Saturday 22 October 2011

Real Estate - Days

I recently heard someone describe the new Real Estate album - ‘Days’ - as 'wallpaper,' the glo-fi equivalent of a cheap beige flock from B&Q.  It’s an argument that’s often advanced against albums like this, that take more than one listen to filter in through the chaos of hangovers, deadlines and overdrafts.

Admittedly there is an element of background to Real Estate's dreamy motifs, but even so you can’t deny their effect. And this album will affect you. Like Real Estate’s other missives of hazy, languorous indie pop, it might not make you want to get on a chair and throw your hands in the air but you'll feel its warmth.  Take the track ‘Easy,’ the aural equivalent of a cashmere jumper and a mug of tea; whatever the kind of day you've had, put this on and suddenly everything feels brighter. “Round the fields we run with love for everyone,” they sing, and there it is right there, the essence of ‘Days’: hazy sunny summer recall, faded denim on lithe young limbs and smiling youthful, hopeful faces.

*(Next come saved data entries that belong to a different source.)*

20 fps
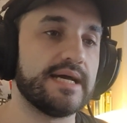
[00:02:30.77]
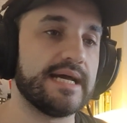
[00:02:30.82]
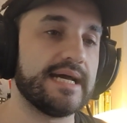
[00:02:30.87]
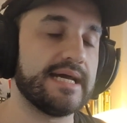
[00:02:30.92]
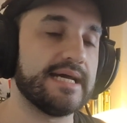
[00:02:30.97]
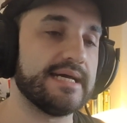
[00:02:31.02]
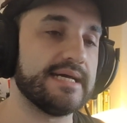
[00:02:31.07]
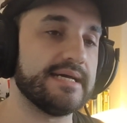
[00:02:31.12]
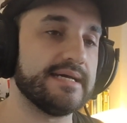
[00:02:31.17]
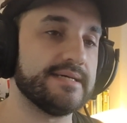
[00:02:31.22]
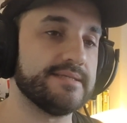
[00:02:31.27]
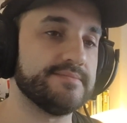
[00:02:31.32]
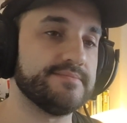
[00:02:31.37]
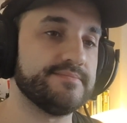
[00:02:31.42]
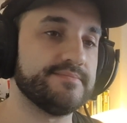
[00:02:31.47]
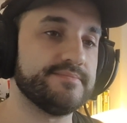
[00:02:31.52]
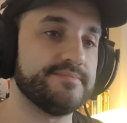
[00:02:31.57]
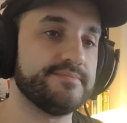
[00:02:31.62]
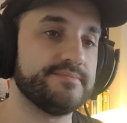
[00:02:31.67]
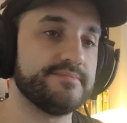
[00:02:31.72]

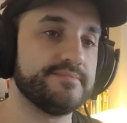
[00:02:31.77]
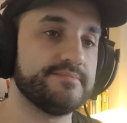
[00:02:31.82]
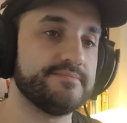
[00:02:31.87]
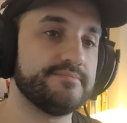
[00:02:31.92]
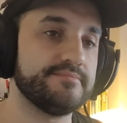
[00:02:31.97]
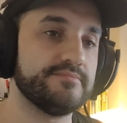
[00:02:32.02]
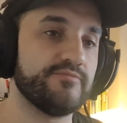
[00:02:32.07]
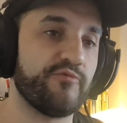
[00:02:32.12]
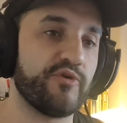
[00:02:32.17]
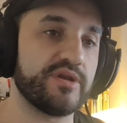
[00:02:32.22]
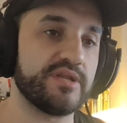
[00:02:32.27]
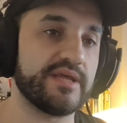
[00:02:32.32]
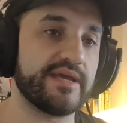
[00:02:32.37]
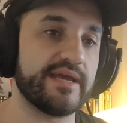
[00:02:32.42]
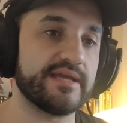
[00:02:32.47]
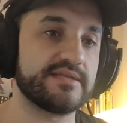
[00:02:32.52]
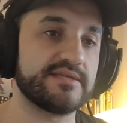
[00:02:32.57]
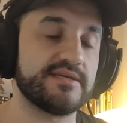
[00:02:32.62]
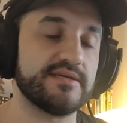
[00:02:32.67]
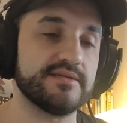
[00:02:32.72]
and when they
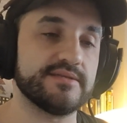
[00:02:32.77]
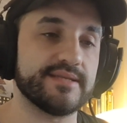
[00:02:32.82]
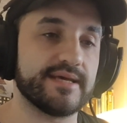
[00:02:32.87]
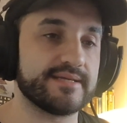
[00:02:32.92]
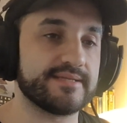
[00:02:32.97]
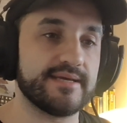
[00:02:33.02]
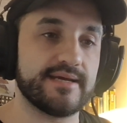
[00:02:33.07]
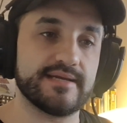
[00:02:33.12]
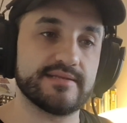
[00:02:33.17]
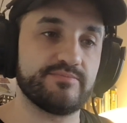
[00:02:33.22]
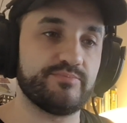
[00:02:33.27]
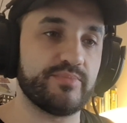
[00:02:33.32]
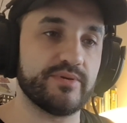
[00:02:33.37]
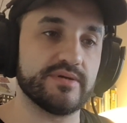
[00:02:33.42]
get killed like that,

The ‘kids in summer’ theme is one that continues throughout the album - through the upbeat ‘It's Real’ (“I carved our names into a tree”) and into ‘Green Aisles,’ a slow, noodling track, whose gentle reprimand for a careless lifestyle isn’t really that at all – hey, you’re still young so it’s ok.  Even in ‘Wonder Years’ which seems to reek of unrequited or lost love, there’s no real bitterness: “I’m not ok but I guess I’m doing fine.”  The sepia wash of the Chillwave genre that Real Estate partially inhabits gives everything a sense of stoned contentedness that smacks of those years before you’ve had your heart broken for the first time, or realized just how much tax you’re going to have to pay.

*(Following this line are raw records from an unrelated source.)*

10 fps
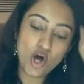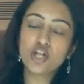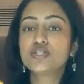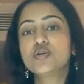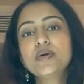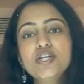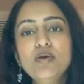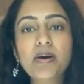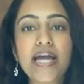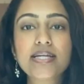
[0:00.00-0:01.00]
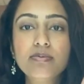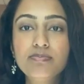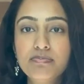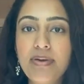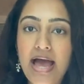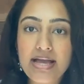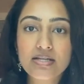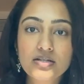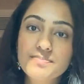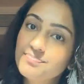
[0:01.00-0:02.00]
Also, when you're buying a
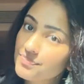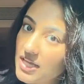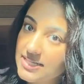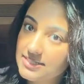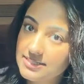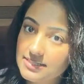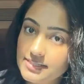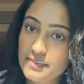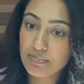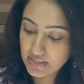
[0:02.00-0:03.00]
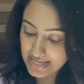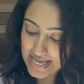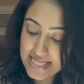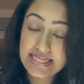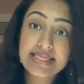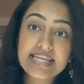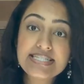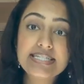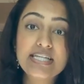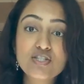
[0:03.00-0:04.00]
bag, guys, this is a tip,
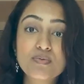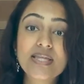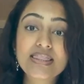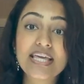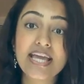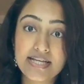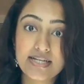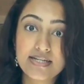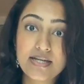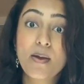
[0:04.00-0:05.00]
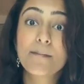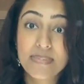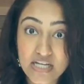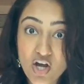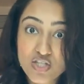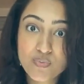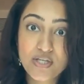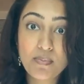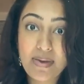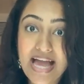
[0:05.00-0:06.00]
this needs to be thick because when
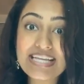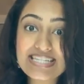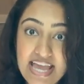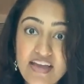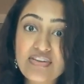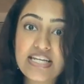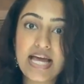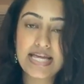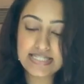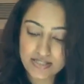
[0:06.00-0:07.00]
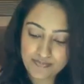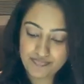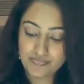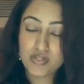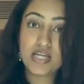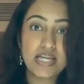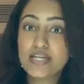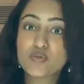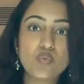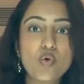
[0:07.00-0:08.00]
your bag is heavy, right,
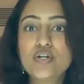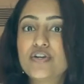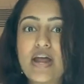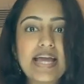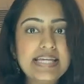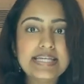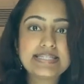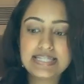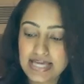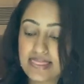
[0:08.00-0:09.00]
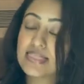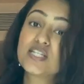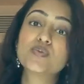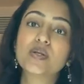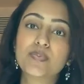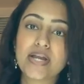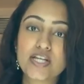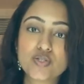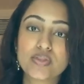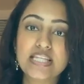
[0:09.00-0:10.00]
it won't drag easily and this will break.
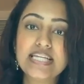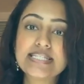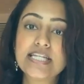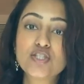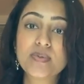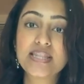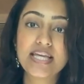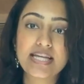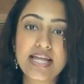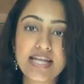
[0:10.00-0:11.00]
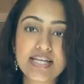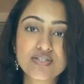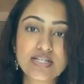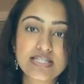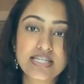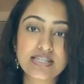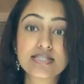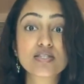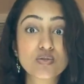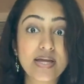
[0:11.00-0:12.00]
So these need to be thick, and as you can see, this
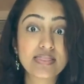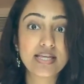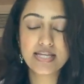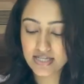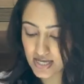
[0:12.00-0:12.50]
is quite thick.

Journey song ‘Out of Tune’ and the melodic ‘Municipality’ add their threads to the dreamy scenes of ‘Days,’ with the guitar taking centre stage, weaving its warm and fuzzy magic around the listener, in the same way as a Washed Out or Toro Y Moi album does.  Of the other tracks, ‘Kinder Blumen’ is the kind of entirely instrumental interlude that’s a bit of a risk for bands playing to an ADHD generation, but Real Estate have this jamming down to a tee – they’ve done it before with tracks like ‘Atlantic City’ and ‘Suburban Beverage’ on their self titled 2009 album - a lyric here and there but mostly endless landscapes of chords hypnotizing the listener into a state of extreme contemplativeness.

Real Estate seem quietly determined to do things their way, with genuine, handcrafted tracks that gorge on guitar. Although lyrically, this album might seem to have more in common with summer flings, you can tell from the continuity between ‘Real Estate’ and ‘Days’, as well as from the band’s other projects - Matthew Mondanile in Ducktails, Alex Bleeker in Alex Bleeker and the Freaks – how much commitment this band have to this sound.  Ok so ‘Days’ might not change your life, but at least you know that this Real Estate album won’t break your heart.